Dr. Jules N. Pretty 
Director, Centre for Environment and Society,  
John Tabor Labs 
University of Essex, UK.  
Email: jpretty@essex.ac.uk

 
Dr. Jules Pretty is currently the director of the Centre for Environment and Society (CES) at the University of Essex. He is a founding member of the Agricultural Reform Group and the Neighbourhood Think Tank, a trustee for the Farmers World Network and The Pesticides Trust, editorial advisor to various journals, and member of the Institute of Biology and British Agricultural History Society. The CES at the University of Essex is a trans-disciplinary research centre that draws on the expertise of internationally renowned departments and research centres in the University, including Accounting and Financial Management, Biological Sciences, the Centre for Micro-Social Change, Economics, Government, Law, Mathematics, Sociology, and the associate Writtle College. The current activities of the Centre include river basin and estuary management, climate change, participation and deliberative democracy, environmental security, agricultural and food systems, and community-based management of natural resources.  

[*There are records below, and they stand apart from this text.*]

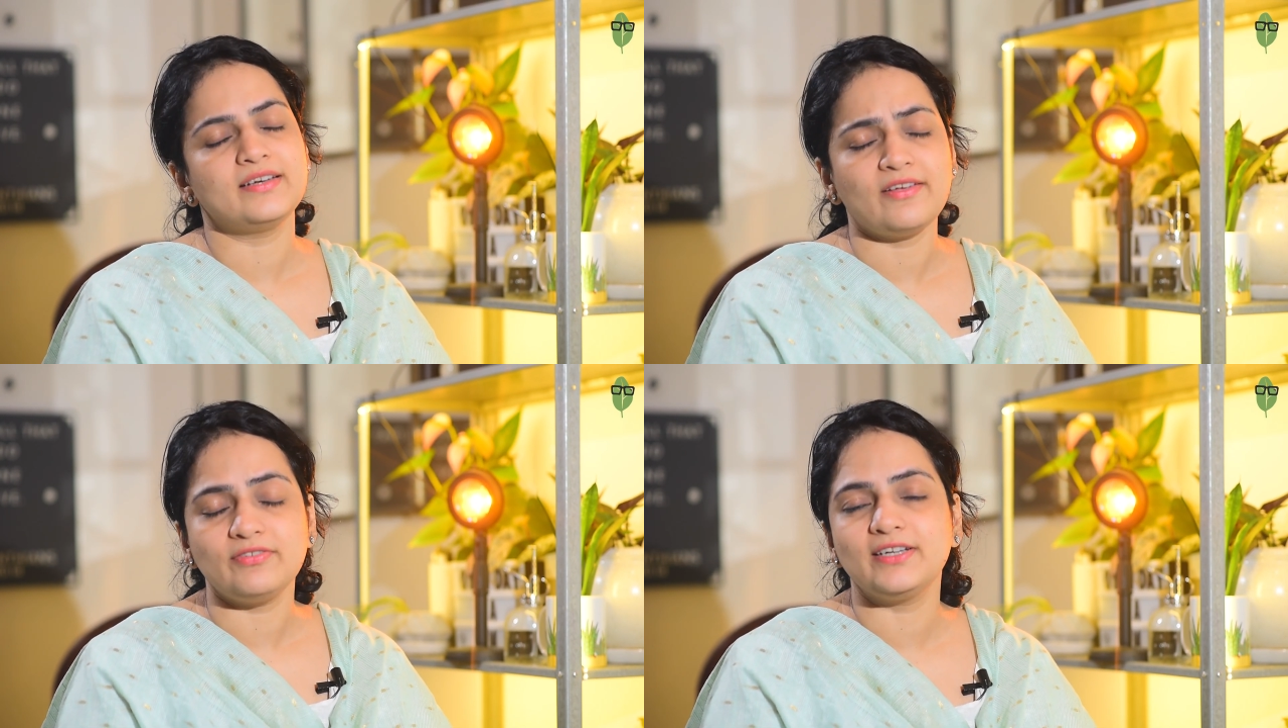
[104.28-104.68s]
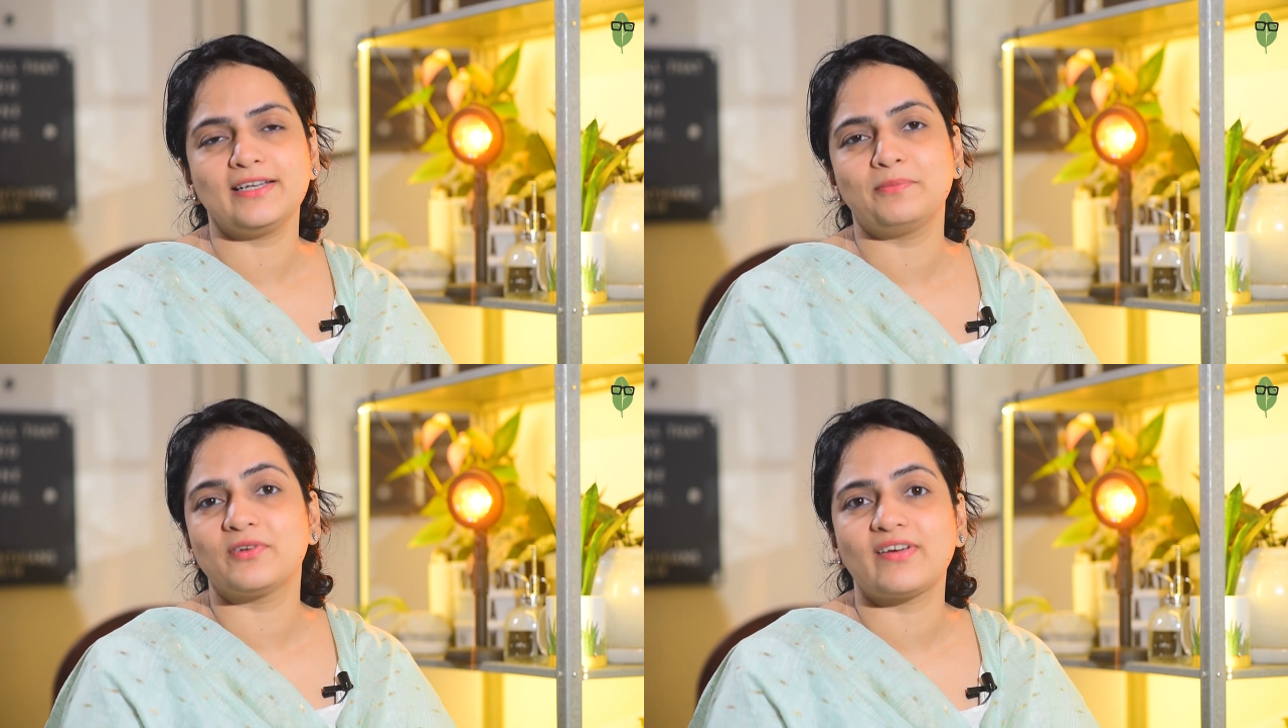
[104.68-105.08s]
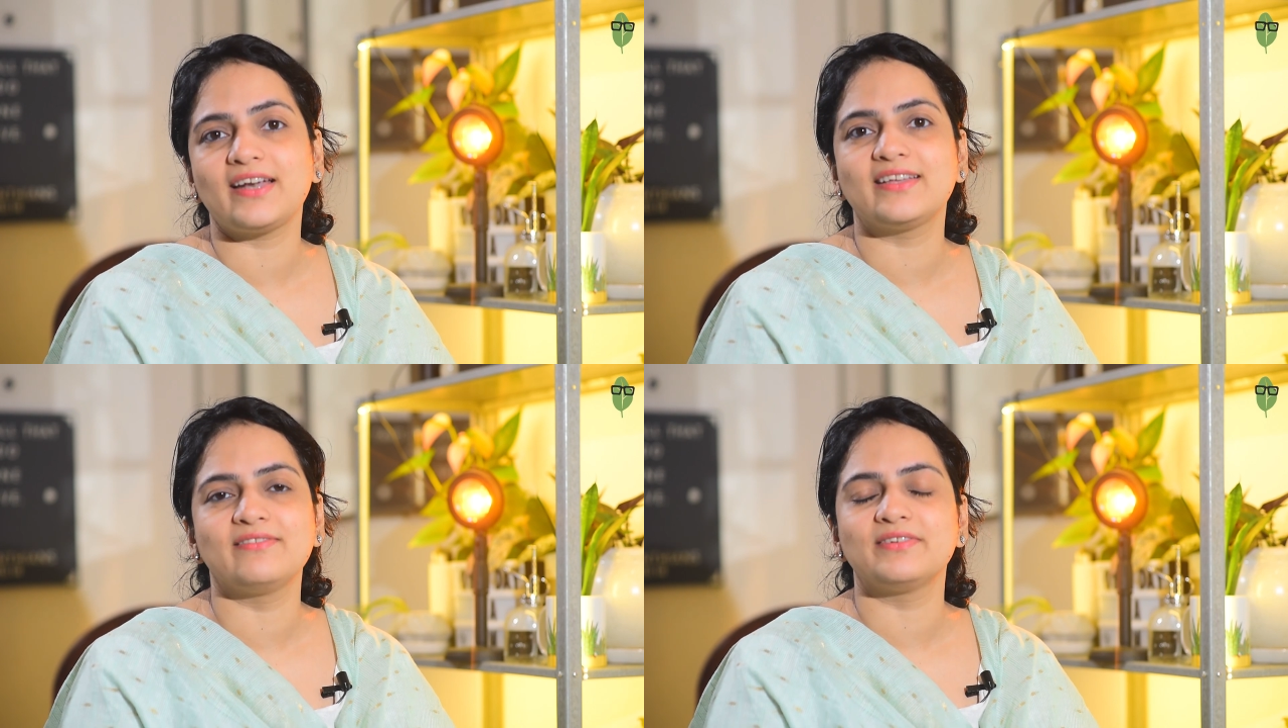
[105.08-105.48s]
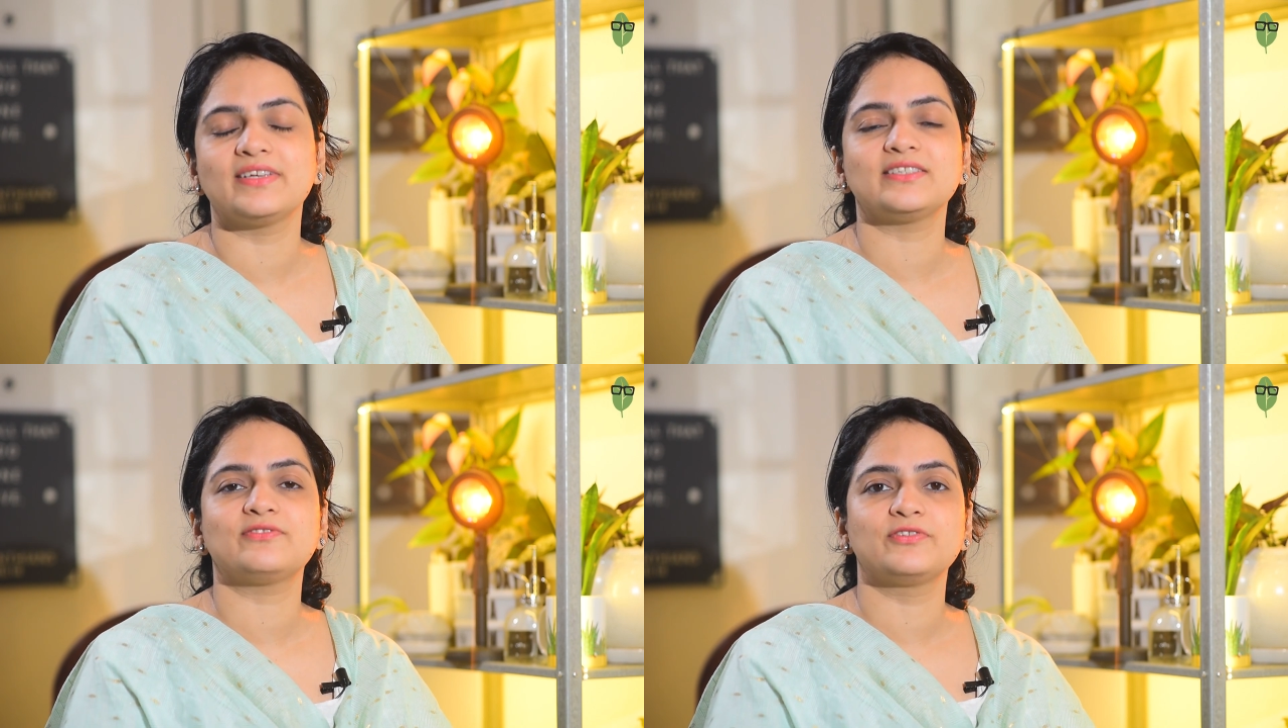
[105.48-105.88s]
definitely provide
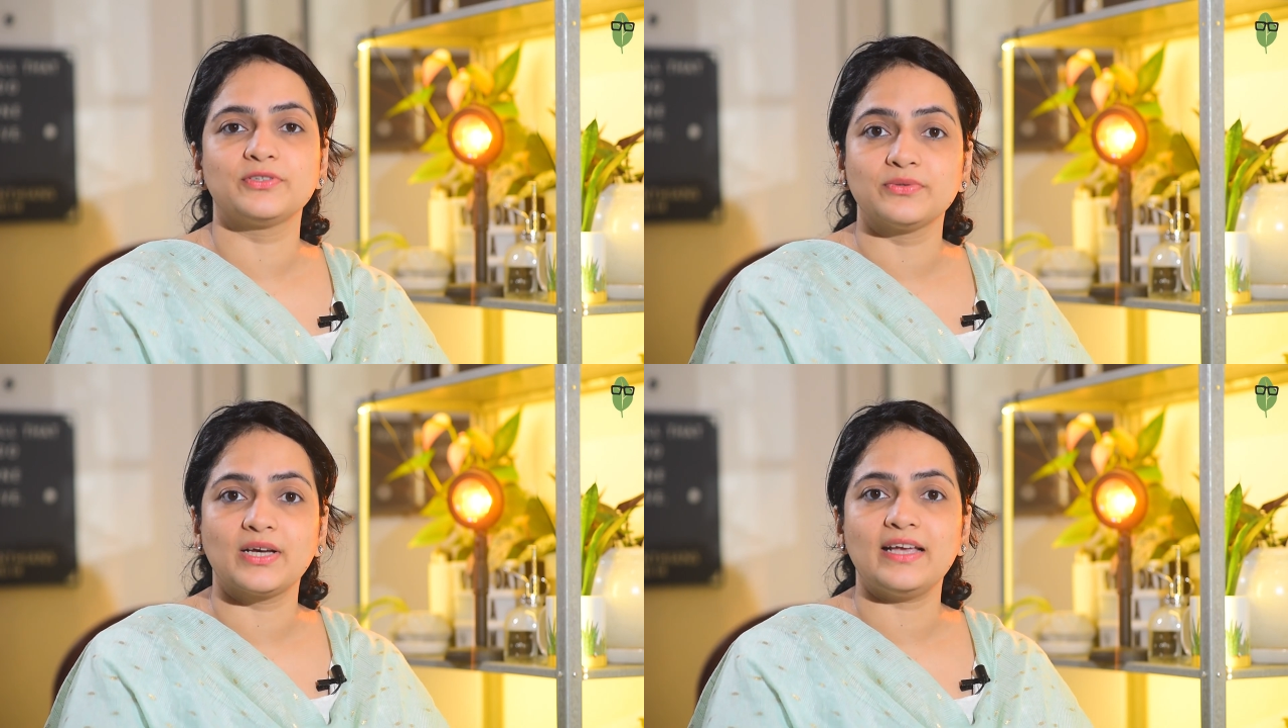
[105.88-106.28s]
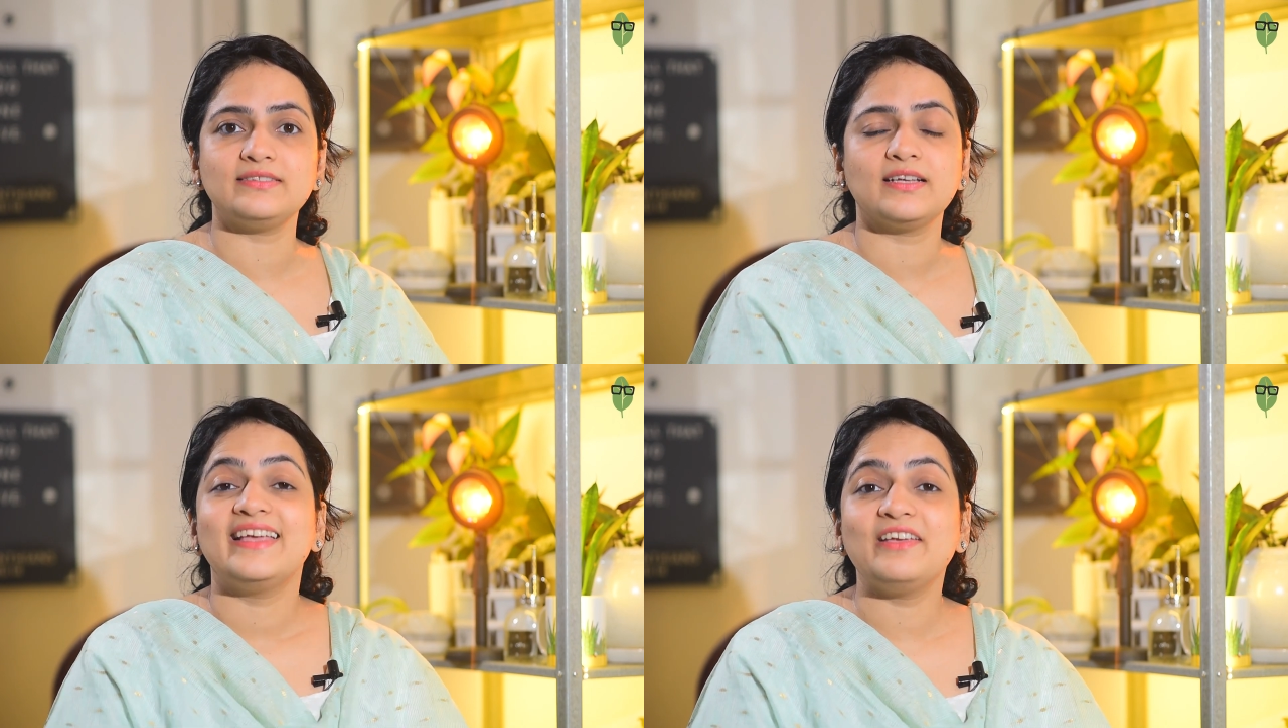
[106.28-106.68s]
giveaways for you guys.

Jules Pretty is also a book writer and his most recent book "The Living Land" focuses entirely on agriculture, conservation and food system issues in Europe, with a particular focus on the UK.  

Dr. Jules Pretty was director (1989-1997) of the Sustainable Agriculture Programme at the International Institute for Environment and Development. The Programme was engaged in a wide range of collaborative research, training and outreach programmes, mainly in countries of Africa, Asia and Latin America. Major projects included initiatives that focused on natural and social capital development in rural communities. These include the Policies that Work for Sustainable Agriculture project, the New Horizons: Impacts of Watershed Development project; the Hidden Harvest project that documented and measured the value of wild foods and natural capital; and the Rural People's Knowledge project. The Programme was engaged in methodological development of new participatory approaches for community development and economic valuation. Jules Pretty's paper provides interesting topics for discussion and debate on the schools of thoughts on agricultural development, what is sustainable agriculture and its impacts, the importance of participation by the people in development projects, alternative systems in participatory learning and methods.


Abstract
Increasing human population will require substantial increases in food production, which is well understood. However, it is less appreciated that to deliver such increases is not only a matter of availability of physical re-sources as inputs in the process of production, but - as important - of conducive schools of thought in science and approaches to learning. The paper is based on the assumption that agricultural development will have to be sustainable (in the terms defined in the paper) and provides recent evidence of impact achieved. Experience demonstrates participation by people is a critical condition for success in sustainable agricultural development and interest in application of participatory approaches is growing. Assuming the meaning of sustainability encompasses activities spread beyond a project in space and time, participation requires collective analyses by inter-disciplinary and intersectoral teams, and even a researcher working alone must cooperate closely with local people.  
 The paper goes on to discuss conditions for scaling-up of sustainable agriculture. Principal among these are farmers' capacity to innovate and it is the process, which sustains this capacity which is important and much less specific technologies. A new professional able to select methodologies according to needs and work in multidisciplinary teams and not afraid of interaction with non-scientific people will facilitate spread of sustainable agriculture and so will an institutionalisation of these approaches.   

 Key words: Learning, agriculture, sustainable, participatory, professionalism.